Hybrids of R. criffithianum and R. catawbiense are suitable for growing only in the Pacific Northwest: Pink Pearl; Dulcie Daffarn; Daphne Daffarn; The King; Kathleen M. Dallimore.

Hybrids of fragrant flowered R. Fortunei and various garden hybrids that are hardy in mild parts of New England. Most of them produce fragrant, pink flowers in May: Mrs. Thiselton Dyer; Frances Thiselton Dyer; Miss E. A. Boulton.

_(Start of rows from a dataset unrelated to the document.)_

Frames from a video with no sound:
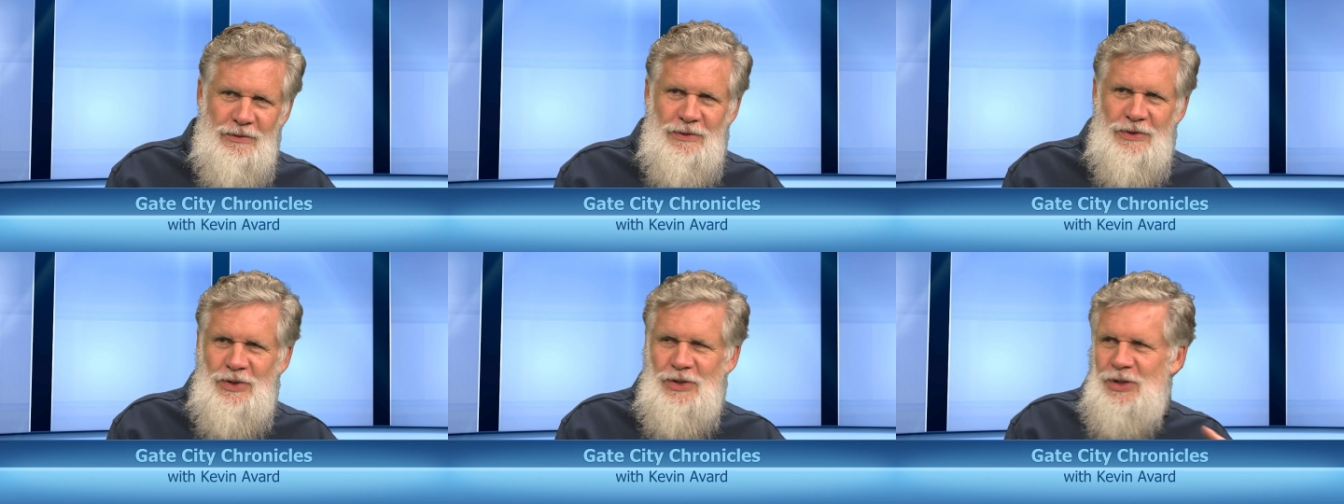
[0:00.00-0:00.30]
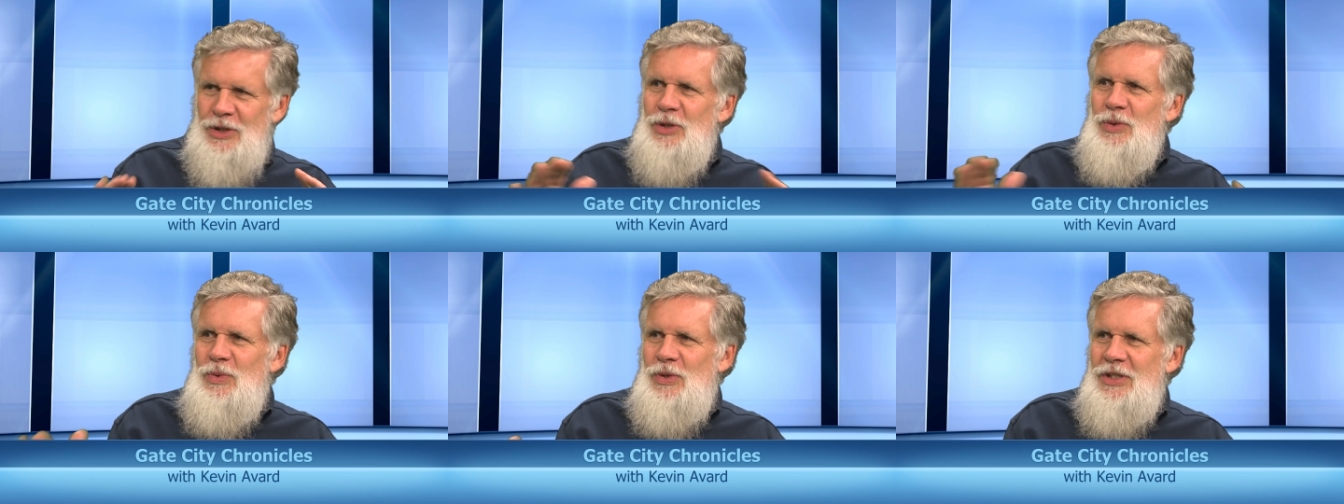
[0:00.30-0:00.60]
It was
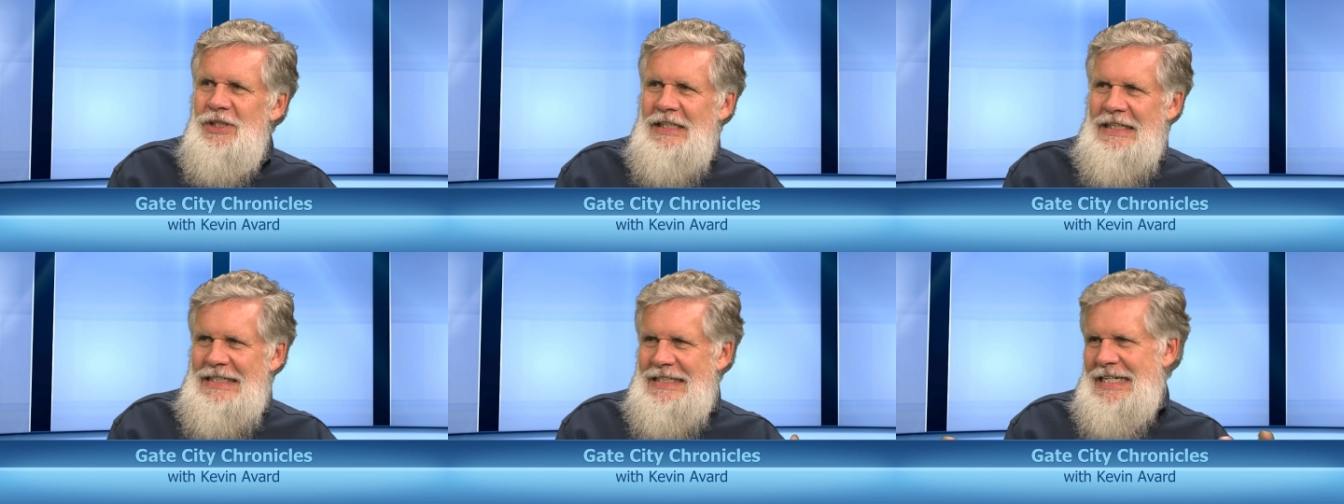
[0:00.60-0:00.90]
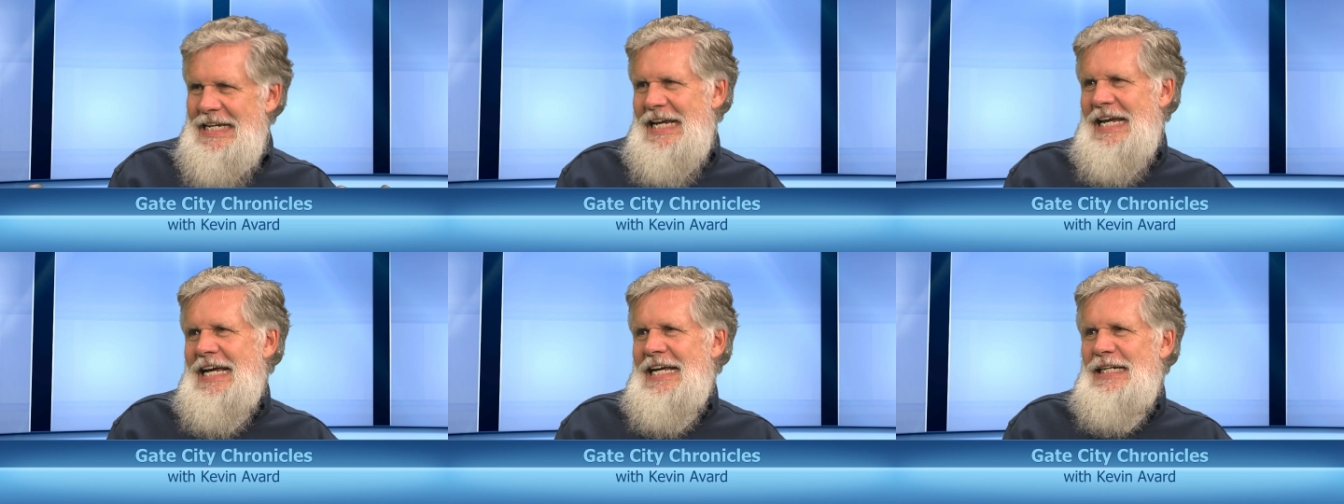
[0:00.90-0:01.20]
two-seat
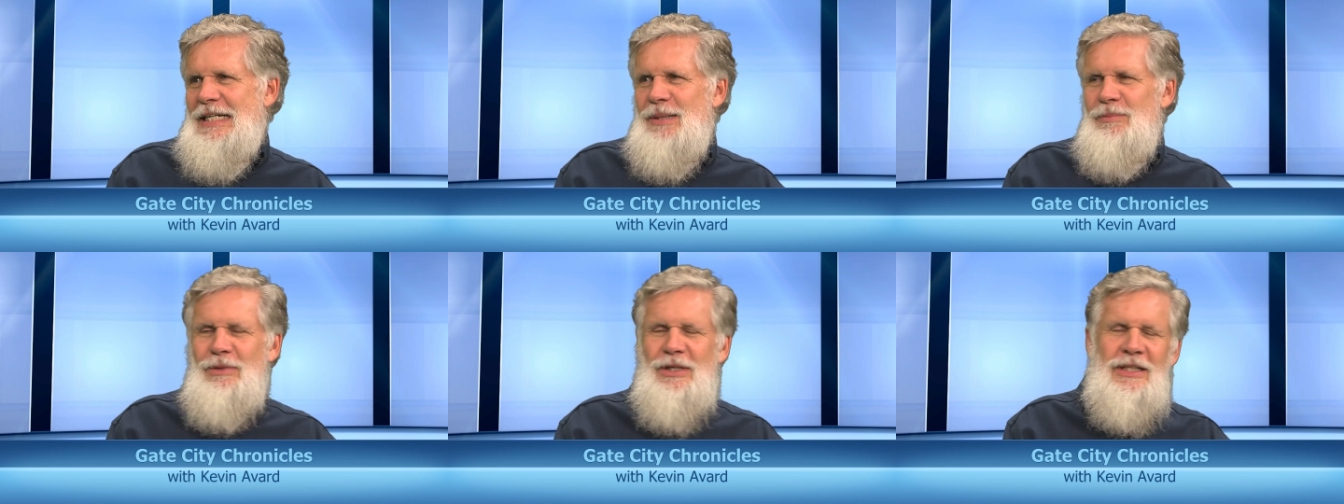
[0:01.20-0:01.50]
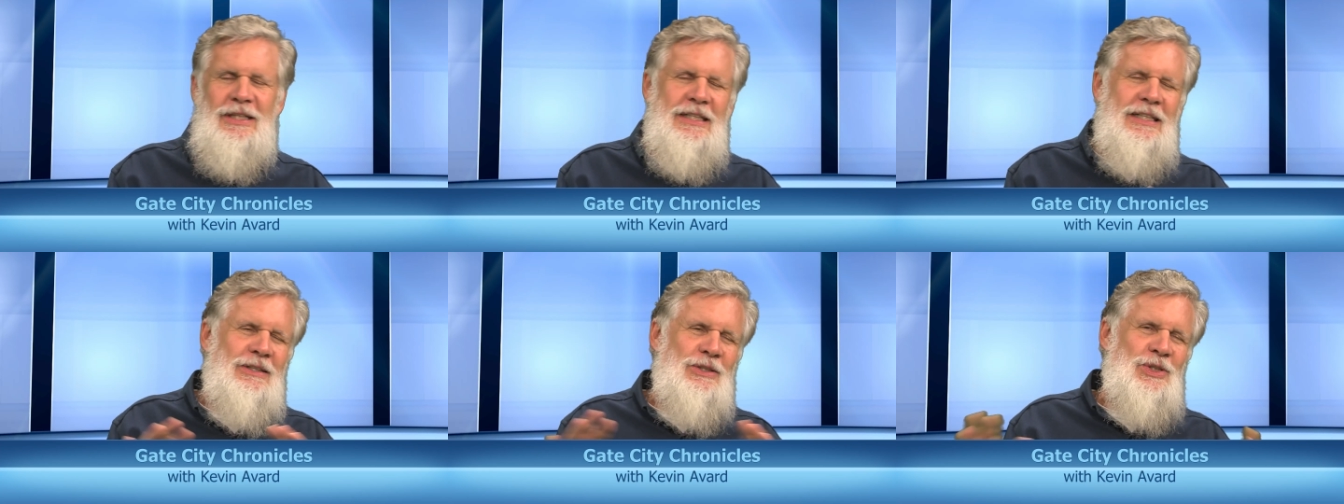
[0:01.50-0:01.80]
tandem,
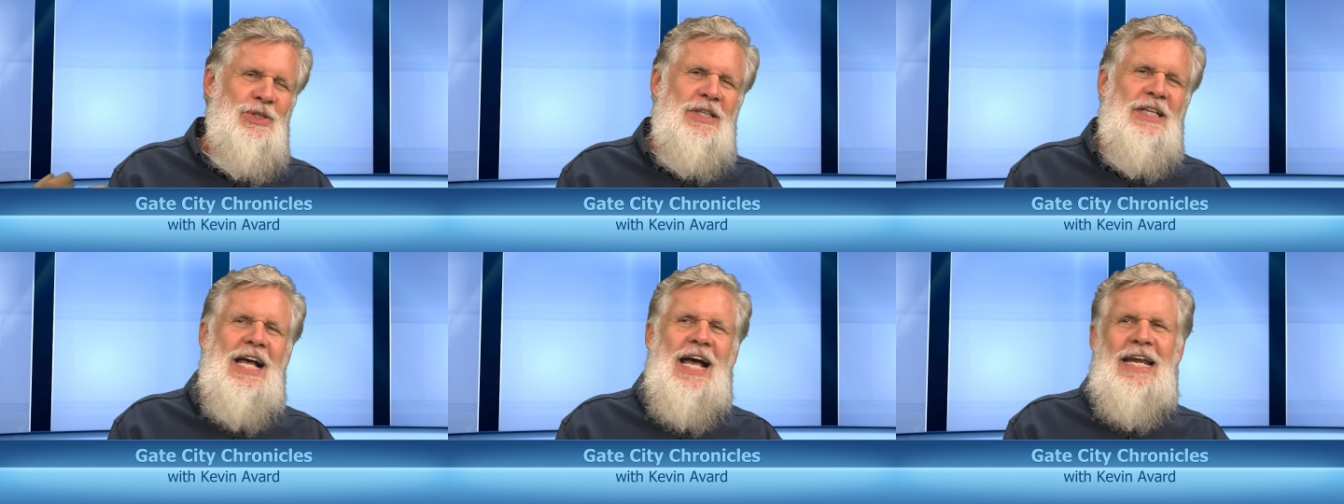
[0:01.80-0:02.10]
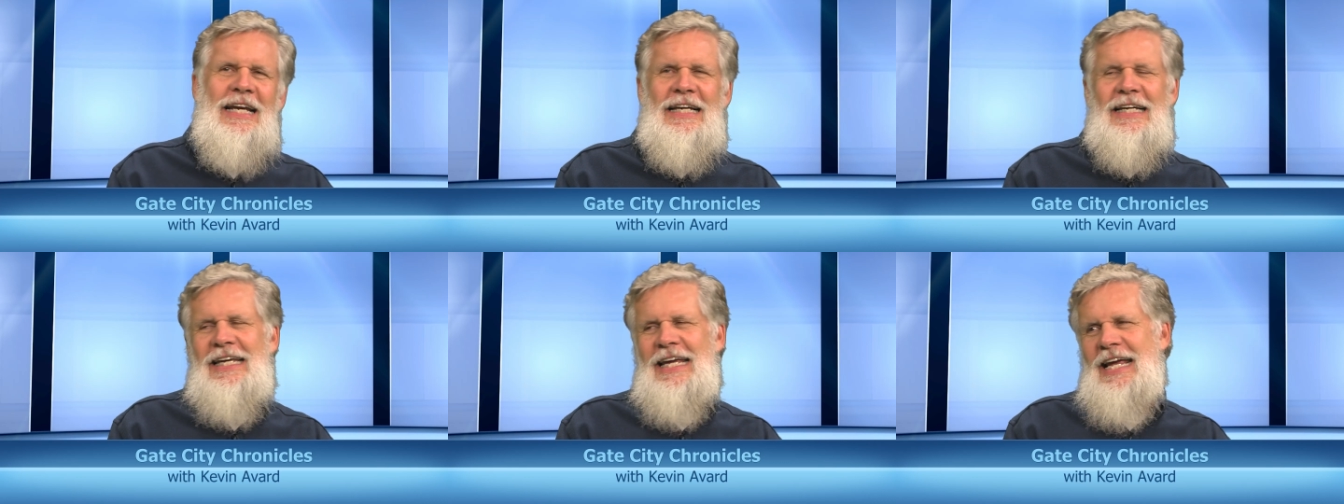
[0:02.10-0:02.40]
clear
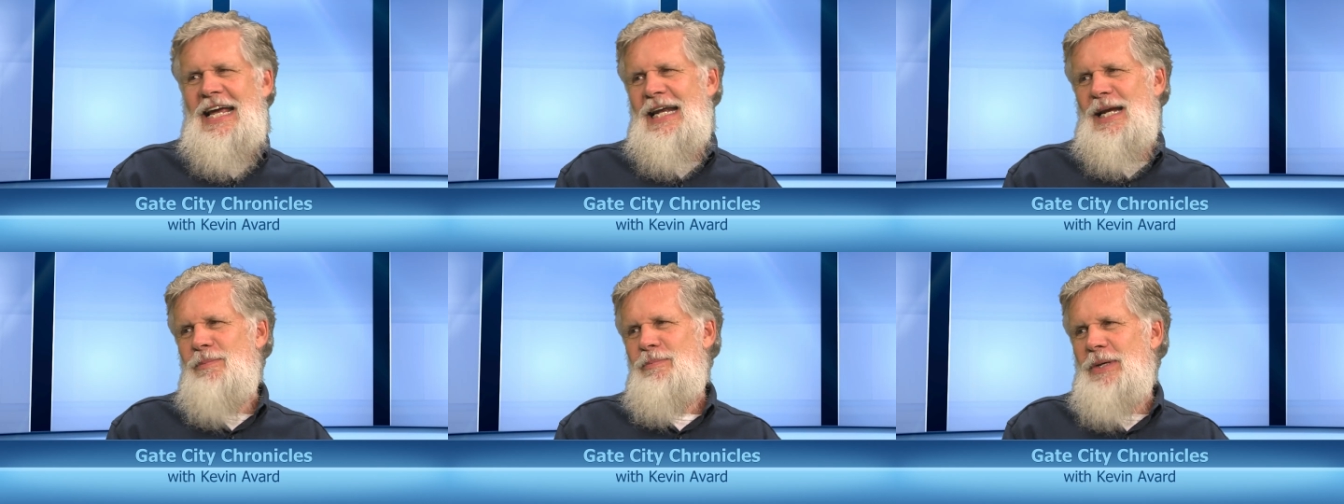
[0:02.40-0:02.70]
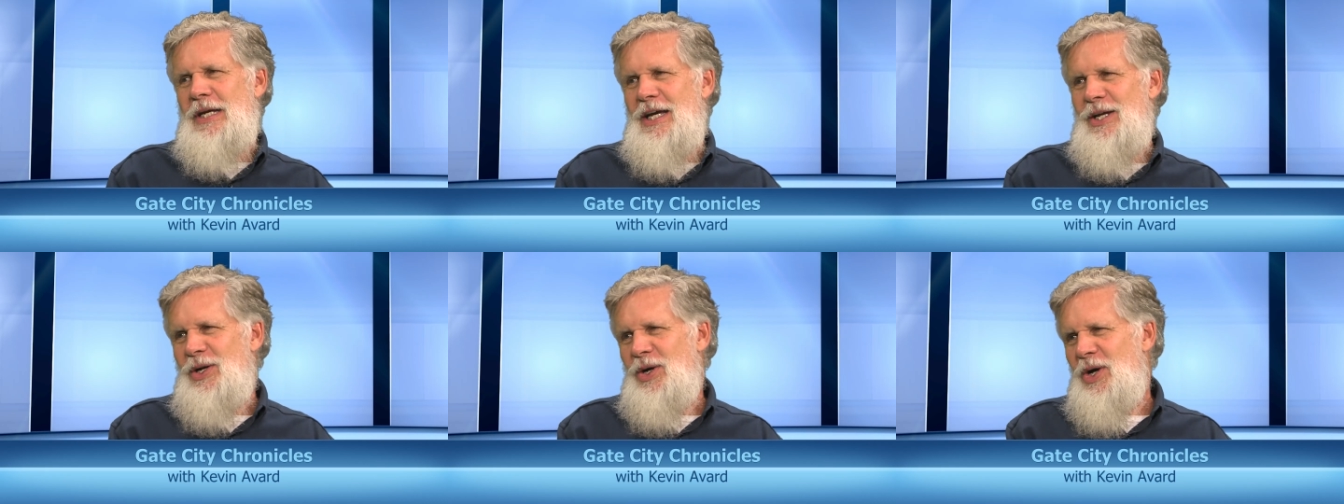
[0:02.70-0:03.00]
sliding
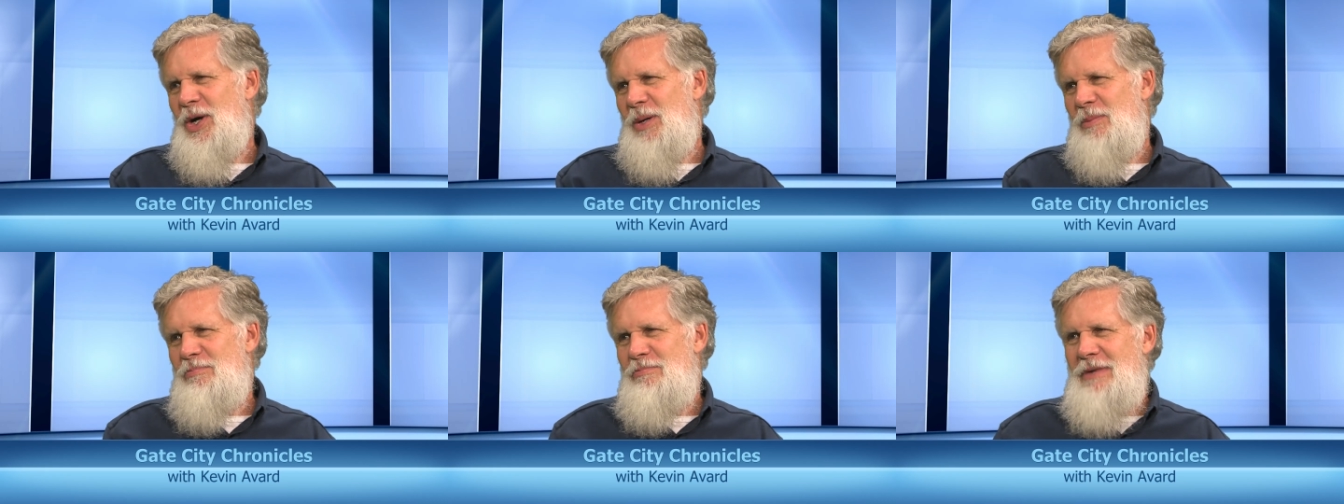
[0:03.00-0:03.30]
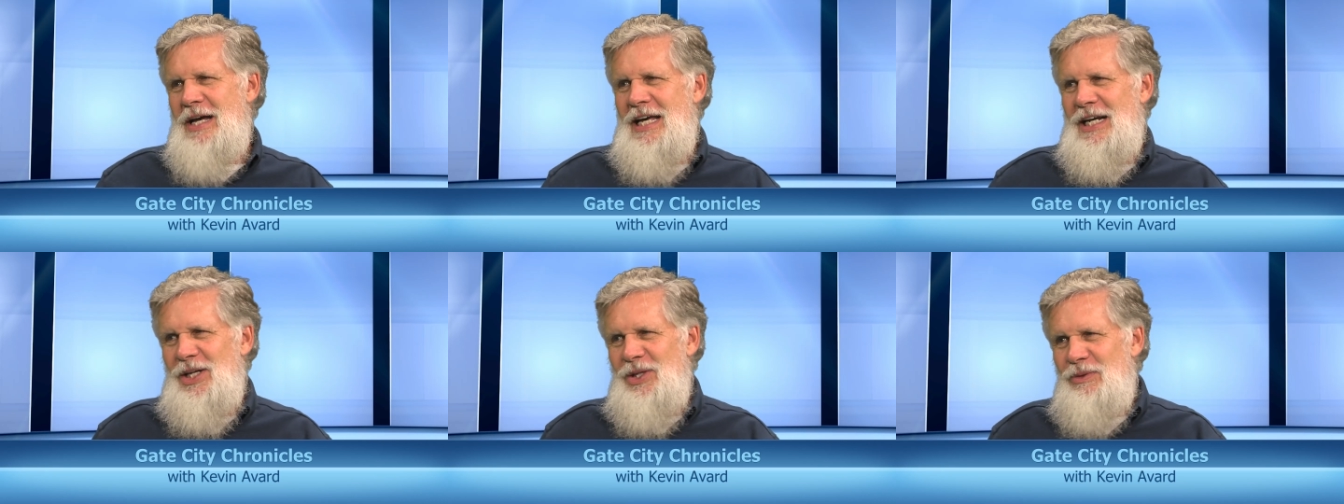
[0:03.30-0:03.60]
canopy, and all
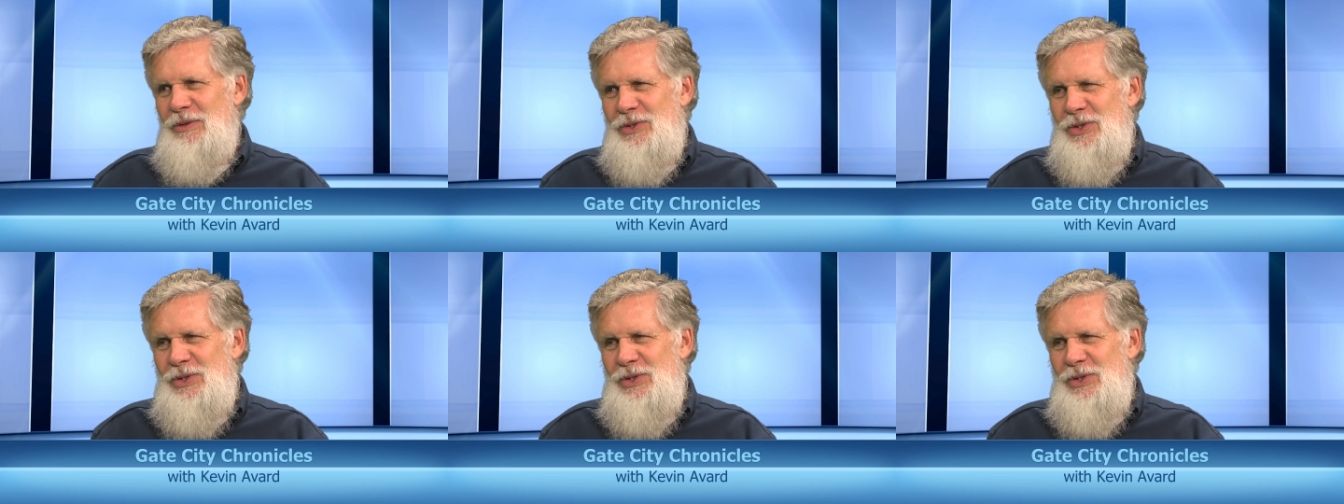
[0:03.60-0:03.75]
metal.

Hardy hybrids of R. catawbiense with the exception of Boule de Neige (Hybrid of R. caucasicum) and album elegans (Hybrid of R. maximum) for planting in northeastern America and termed the "ironclads": album elegans (lavender fades to white); album grandiflorum (white); atrosanguineum (bright red); Boule de Neige (white); caractacus (purple-crimson); catawbiense album (pure white); Charles Dickens (med. red); Everestianum (rosy-lilac, frilled); Henrietta Sargent (rose-pink); H. W. Sargent (crimson); Lady Armstrong (rose, pale center); Mrs. Charles Sargent (rose-red); purpureum elegans (purple); purpureum grandiflorum (purple); roseum elegans (rosy-pink).

Hybrids of the species from Java and Malaya that need to be grown in a greenhouse: Ajax (orange-red); Amabile (flesh-colored, tinted rose); Aphrodite (blush-pink); aureum (yellow); carneum (flesh-colored); Brilliant (scarlet); Mrs. Heal (white); President (buff-yellow); Triumphans (crimson-scarlet); Sybil (rosy-pink); Primrose (primrose-yellow); Taylori (bright pink, white tube); Balsaminiaeflorum album (double white); Balsaminiaeflorum aureum (double yellow).